# which scripting language is this?



## mainak10 (Aug 18, 2011)

I am a windows system administrator.I want to learn scripting for reducing my work in windows servers.Where can I learn good scripting.Please tell me which scripting language is used below:

strServers = "servers.txt"
Set objNetwork = CreateObject("Wscript.Network") 
Set objFSO = CreateObject("Scripting.FileSystemObject")
Const intForReading = 1
Set objExcel = CreateObject("Excel.Application")
objExcel.Visible = True
objExcel.Workbooks.Add
Set objFile = objFSO.OpenTextFile(strServers, intForReading, False)
x = 1
While Not objFile.AtEndOfStream
strServer = objFile.ReadLine
If Ping(strServer) = True Then
objExcel.Cells(1, 1).Value = "Server Name"
objExcel.Cells(1, 2).Value = "Operating System"
objExcel.Cells(1, 3).Value = "Service Pack"
objExcel.Cells(1, 1).Font.Bold = TRUE
objExcel.Cells(1, 2).Font.Bold = TRUE
objExcel.Cells(1, 3).Font.Bold = TRUE
objExcel.Cells(1, 1).Font.Size = 10
objExcel.Cells(1, 2).Font.Size = 10
objExcel.Cells(1, 3).Font.Size = 10
objExcel.Cells(1, 1).Font.ColorIndex = 3
objExcel.Cells(1, 2).Font.ColorIndex = 3
objExcel.Cells(1, 3).Font.ColorIndex = 3

y = 1
x = x + 1
objExcel.Cells(x,y).value = strServer 
Set objWMIService = GetObject("winmgmts:\\" & strServer & "\root\cimv2")
Set colOperatingSystems = objWMIService.ExecQuery("Select * from Win32_OperatingSystem")
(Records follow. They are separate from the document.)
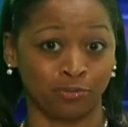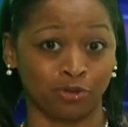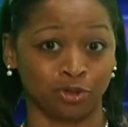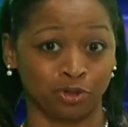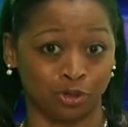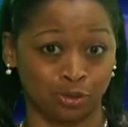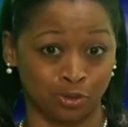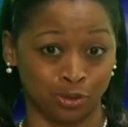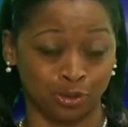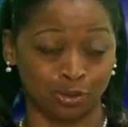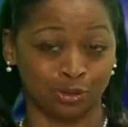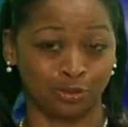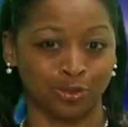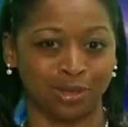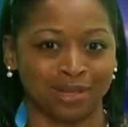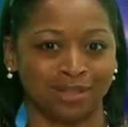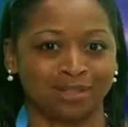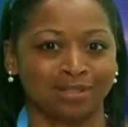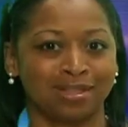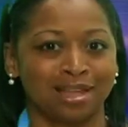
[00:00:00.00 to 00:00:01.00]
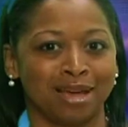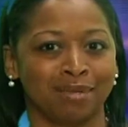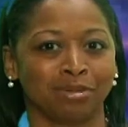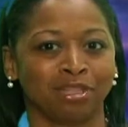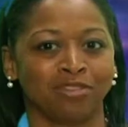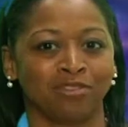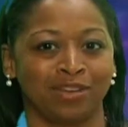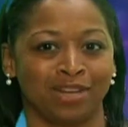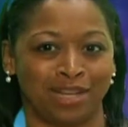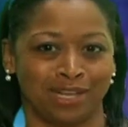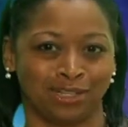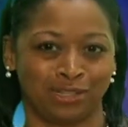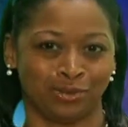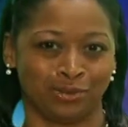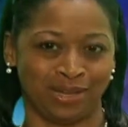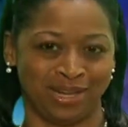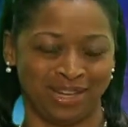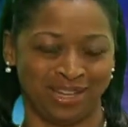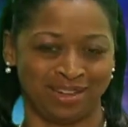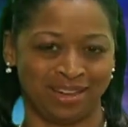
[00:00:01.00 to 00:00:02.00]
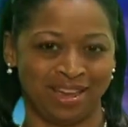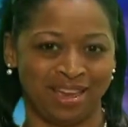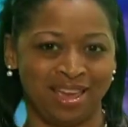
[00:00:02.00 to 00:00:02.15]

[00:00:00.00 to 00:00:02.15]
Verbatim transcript: students who can establish financial need.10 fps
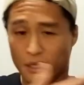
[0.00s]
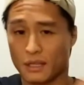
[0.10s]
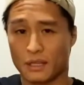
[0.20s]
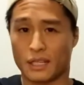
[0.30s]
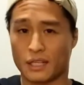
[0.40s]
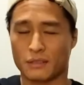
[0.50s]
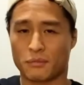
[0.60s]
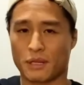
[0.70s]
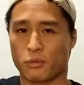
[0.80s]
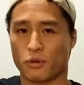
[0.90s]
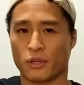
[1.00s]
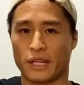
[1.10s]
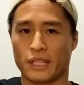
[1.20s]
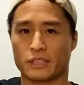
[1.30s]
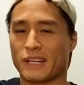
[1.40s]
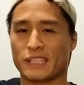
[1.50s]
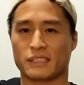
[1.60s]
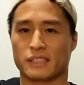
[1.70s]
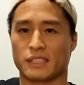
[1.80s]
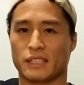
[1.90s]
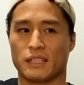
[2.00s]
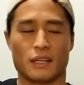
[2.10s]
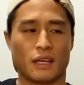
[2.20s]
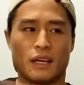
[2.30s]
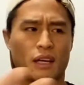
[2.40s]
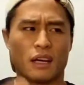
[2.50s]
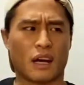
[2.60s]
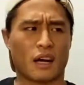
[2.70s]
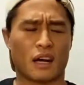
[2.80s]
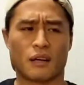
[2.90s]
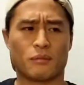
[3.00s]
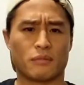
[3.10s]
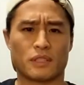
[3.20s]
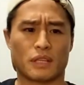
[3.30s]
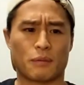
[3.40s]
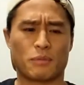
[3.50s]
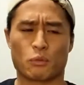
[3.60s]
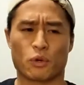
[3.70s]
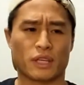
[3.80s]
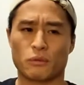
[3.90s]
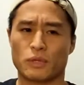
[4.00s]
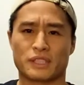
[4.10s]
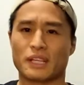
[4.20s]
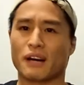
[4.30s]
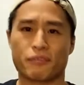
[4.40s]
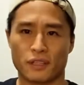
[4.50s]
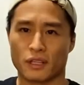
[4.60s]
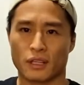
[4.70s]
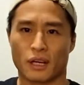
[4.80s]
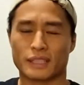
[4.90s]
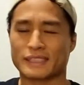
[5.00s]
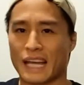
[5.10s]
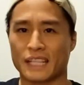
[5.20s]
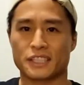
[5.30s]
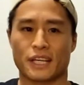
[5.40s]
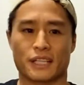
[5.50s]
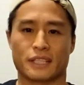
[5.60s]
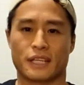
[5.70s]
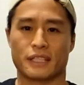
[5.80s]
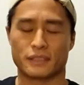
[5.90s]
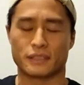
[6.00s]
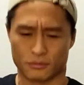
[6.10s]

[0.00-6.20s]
like my boy Spicely um, i've been working with duffy a lot sanchez and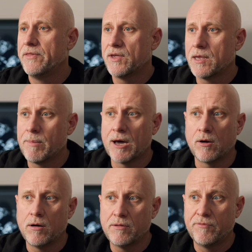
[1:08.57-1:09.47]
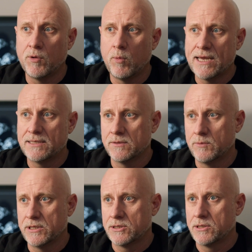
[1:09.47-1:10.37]
thinking about all of the ways in
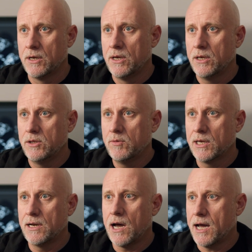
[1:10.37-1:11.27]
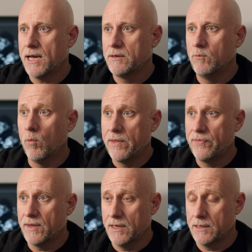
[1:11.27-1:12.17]
which you can hide one
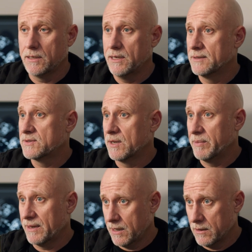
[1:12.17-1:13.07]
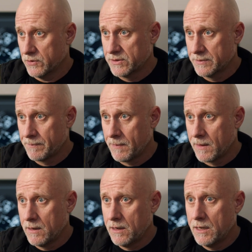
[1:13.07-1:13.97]
thing in something else.
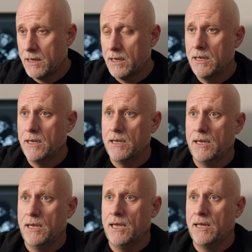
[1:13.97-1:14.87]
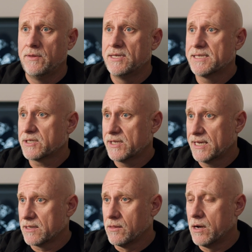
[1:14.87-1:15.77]
And this actually
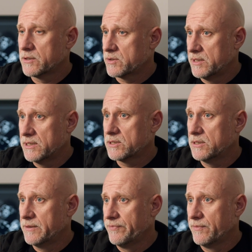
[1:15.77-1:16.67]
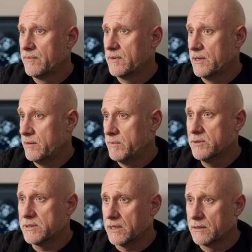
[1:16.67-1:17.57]
has a long tradition in
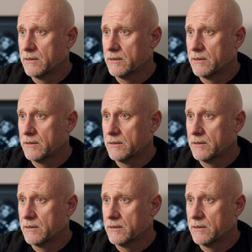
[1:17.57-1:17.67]
music.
'--------------------------------------Win32_OperatingSystem-----------------------
For Each objOperatingSystem in colOperatingSystems
If err.number <> 0 Then 
temp = "Not Available" 
Else
temp = objOperatingSystem.Caption 'OS Name
y = y + 1
objExcel.Cells(x,y).value = temp
temp = objOperatingSystem.ServicePackMajorVersion 'ServicePackMajorVersion
'temp = objOperatingSystem.ServicePackMinorVersion

y = y + 1
objExcel.Cells(x,y).value = temp
End If
Next
'----------------------------------------End of Win32_OperatingSystem--------------

With objExcel
.Range("A1:B1").Select
.Cells.EntireColumn.AutoFit
End With
Else
MsgBox strServer & " is offline."
End If
Wend
MsgBox "Done"
Function Ping(strServer)
Dim objShell, boolCode
Set objShell = CreateObject("WScript.Shell")
boolCode = objShell.Run("Ping -n 1 -w 300 " & strServer, 0, True)
If boolCode = 0 Then
Ping = True
Else
Ping = False
End If
End Function


----------



## Squashman (Apr 4, 2003)

Looks like a VB Macro for Excel.


----------



## Rockn (Jul 29, 2001)

I would learn PowerShell as a scripting language. It is pretty much the defacto language to learn now.


----------